Right now it’s prime home garden touring season in the Pacific Northwest. Many organizations raise funds by letting the public peek behind their neighbors’ fences. Garden tours are a terrific way to gather real-life inspiration for your own projects. Here’s what I found on the Association of Northwest Landscape Designers tour in Portland, Oregon.
Give the fence a break. Designed by Barb Hilty, the fence in the photo opens a view to the street with a welded wire window. And it’s not the de rigueur six-feet tall either. Homeowner and contractor, David Best, put up three mock fences of varying heights and asked his neighbors to decide which they liked. They chose a shorter one. But because it’s on a rise from the street, it does the privacy job of its taller brethren while giving the small garden a wider sense of space and light. It’s a terrific idea to borrow.
Consider easy steps. “Easy steps” was the name my grandmother gave to any staircase where the rise was less than the standard seven inches. At the Meihoff garden, instead of the usual single deck at the back door and a set of stairs, designer Donna Giguere created a wide series of steps with only a five-inch rise for each. The steps spread out, forming platforms at many different levels. Perhaps your next stair project could be “easy.”
Provide greenhouse plants with a summer outing. In the Pacific Northwest, rain dominates all seasons except summer and early fall, which are sunny, with mild daytime temperatures, and cool nights. So here, warmth is valued. In the Moore garden, the narrow walkway leading to the back yard features a south-facing brick house wall—a perfect heat sink. The homeowner reserves this spot for his greenhouse tropicals. Containers of citrus, plumeria, brugmansia, and banana all thrive in the radiating warmth. Consider a special area in your own garden—sun or shade—where indoor plants can be part of the summer decor.
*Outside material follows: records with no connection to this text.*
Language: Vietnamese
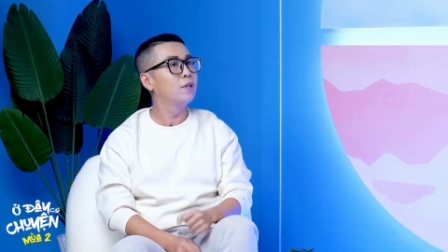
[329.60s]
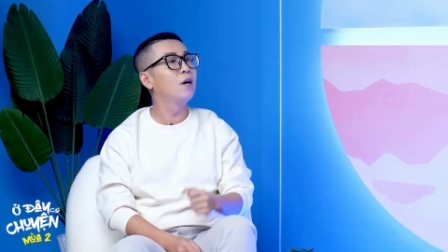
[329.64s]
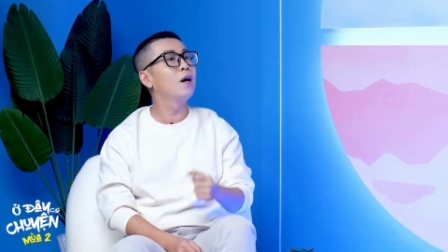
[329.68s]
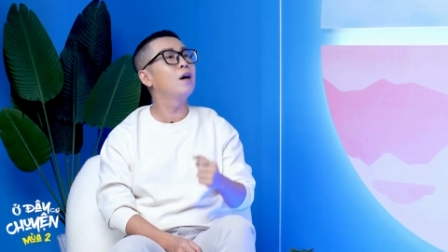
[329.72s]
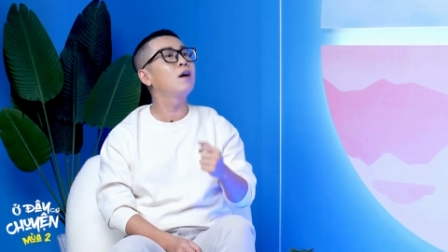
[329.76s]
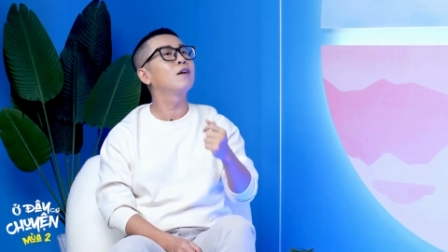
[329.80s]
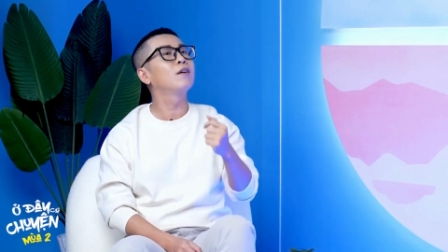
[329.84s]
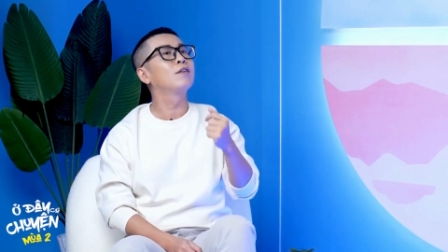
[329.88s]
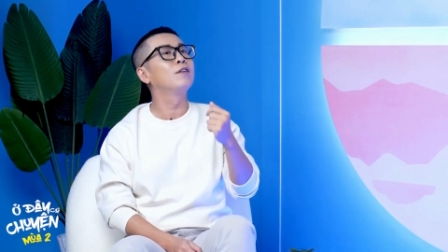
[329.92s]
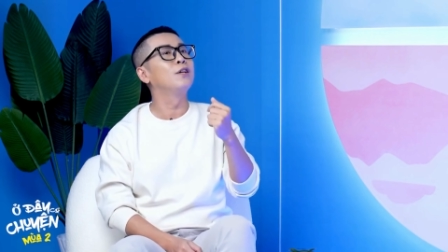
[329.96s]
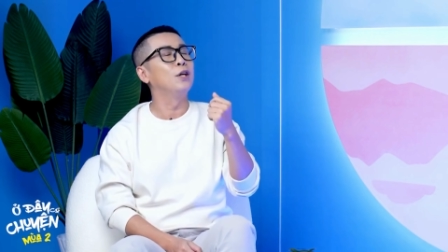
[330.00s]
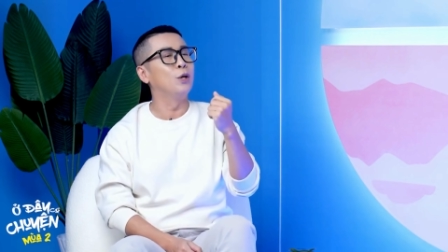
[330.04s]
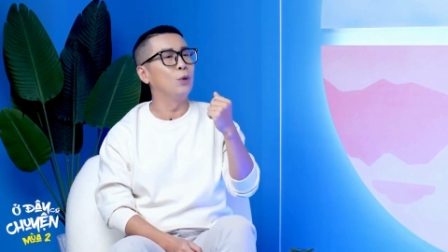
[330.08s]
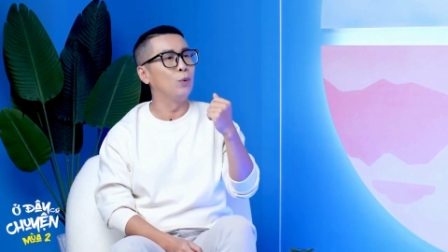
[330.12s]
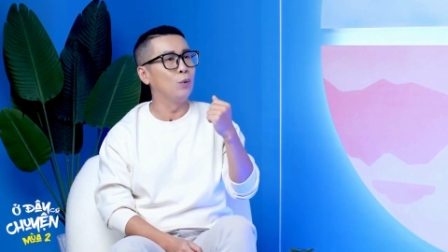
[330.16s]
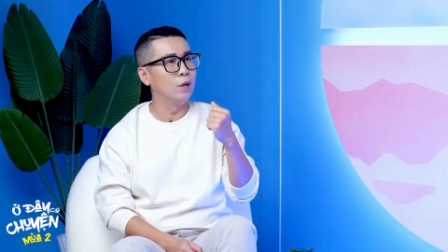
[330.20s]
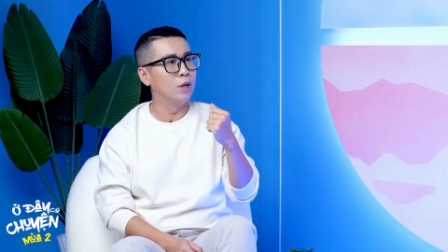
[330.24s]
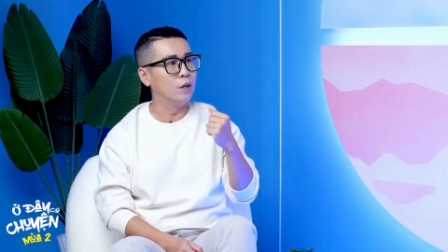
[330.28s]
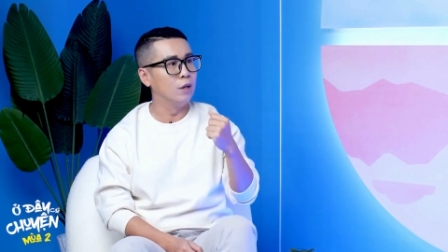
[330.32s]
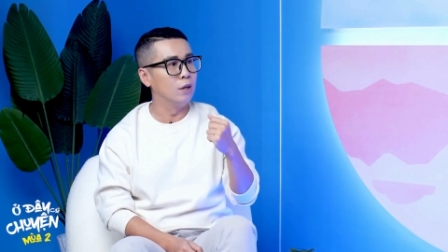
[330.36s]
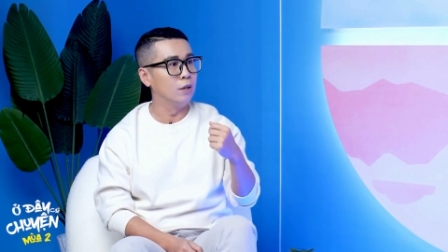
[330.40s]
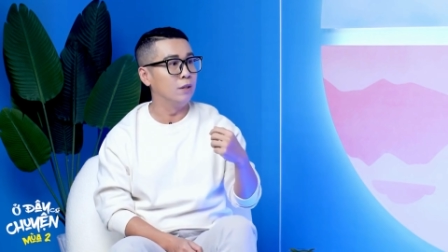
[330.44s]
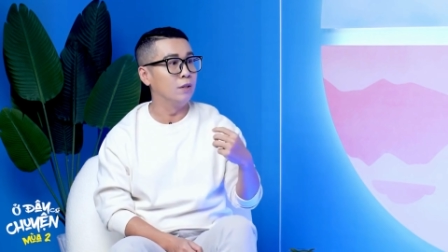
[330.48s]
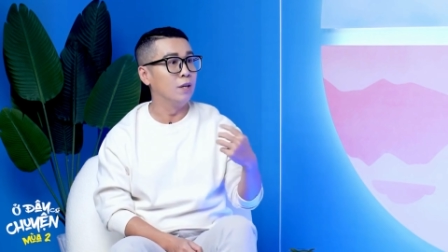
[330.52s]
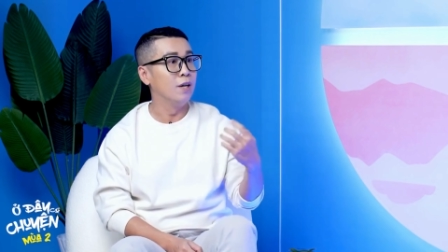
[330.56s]
Rất nhiều
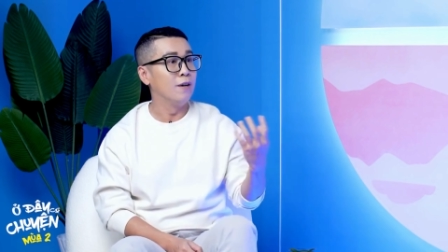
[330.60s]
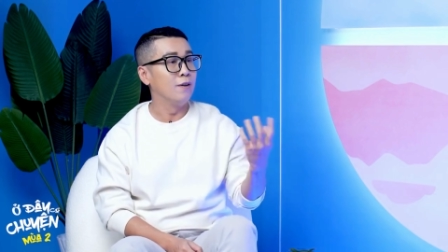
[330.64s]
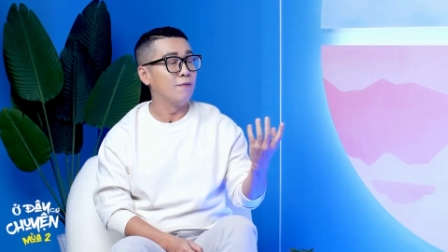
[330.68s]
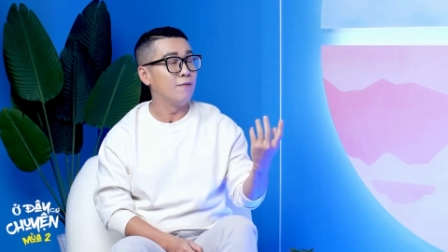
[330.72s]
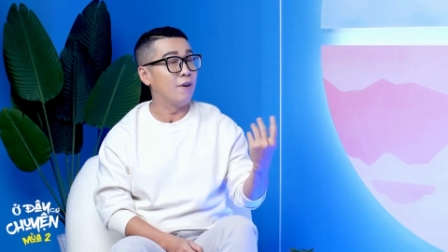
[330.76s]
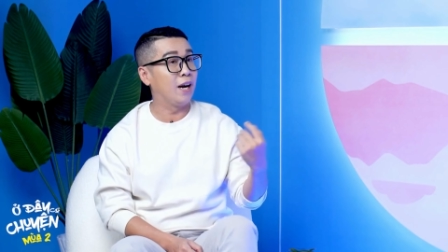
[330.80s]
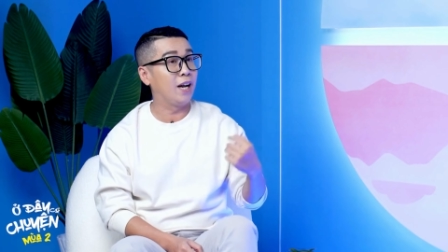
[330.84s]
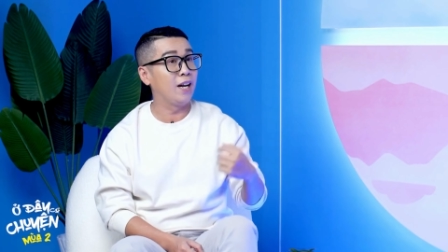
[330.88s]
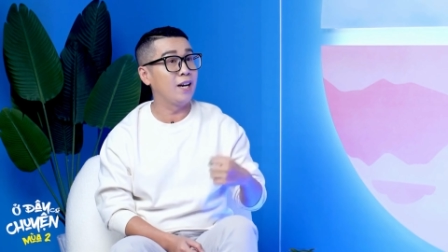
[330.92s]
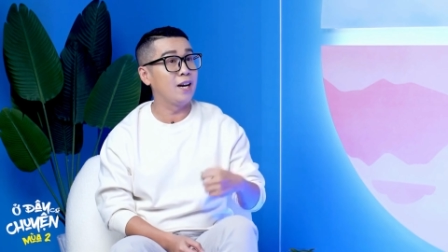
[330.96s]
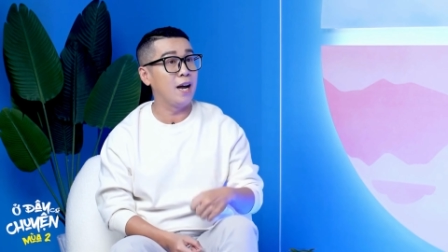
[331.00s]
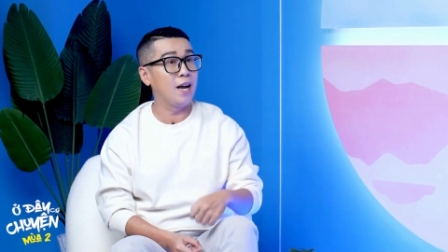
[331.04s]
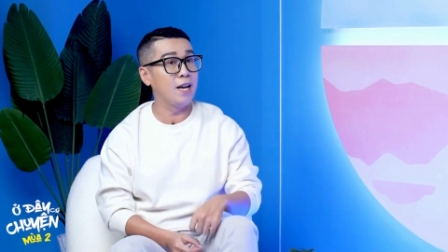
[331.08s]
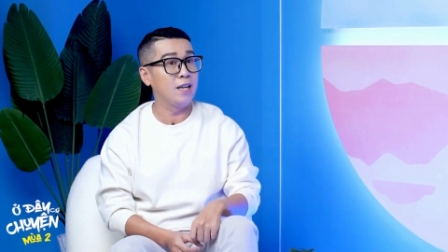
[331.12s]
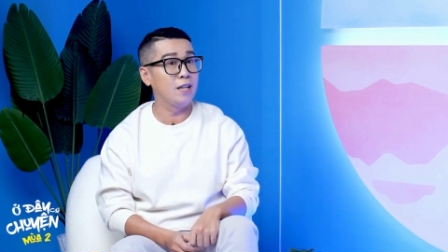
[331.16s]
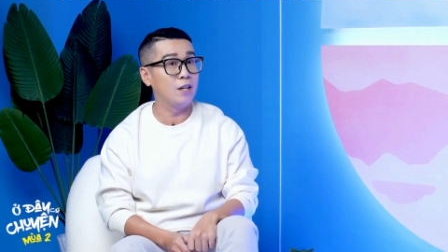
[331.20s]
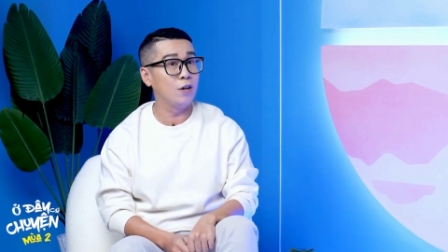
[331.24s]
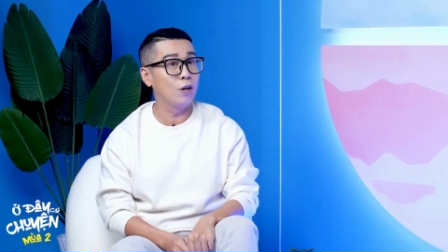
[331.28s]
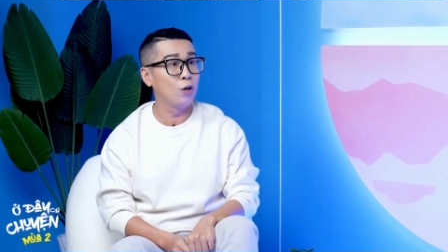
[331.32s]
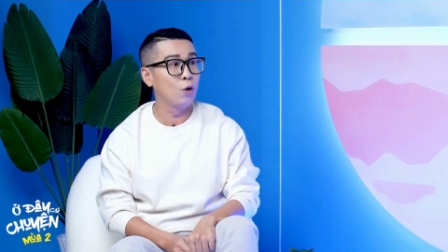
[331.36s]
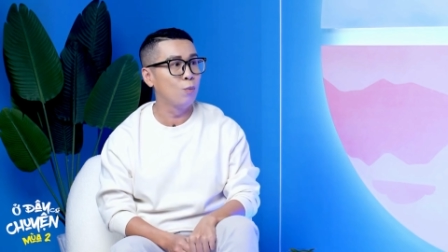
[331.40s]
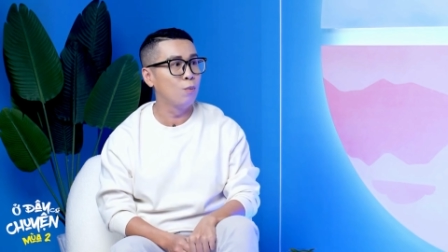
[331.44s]
người, và cái này chị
Elevate an entrance to art. In the other photo, metal crafter Mike Suri has created these two four-foot tall rusted steel gates at the Malone garden. Organic shapes of poppy seed heads and undulating foliage glide open with a center latch. The muted orange forms have a softness that makes you want to caress it—not usually the case with things that rust. For your next gate, think about adding an artistic touch.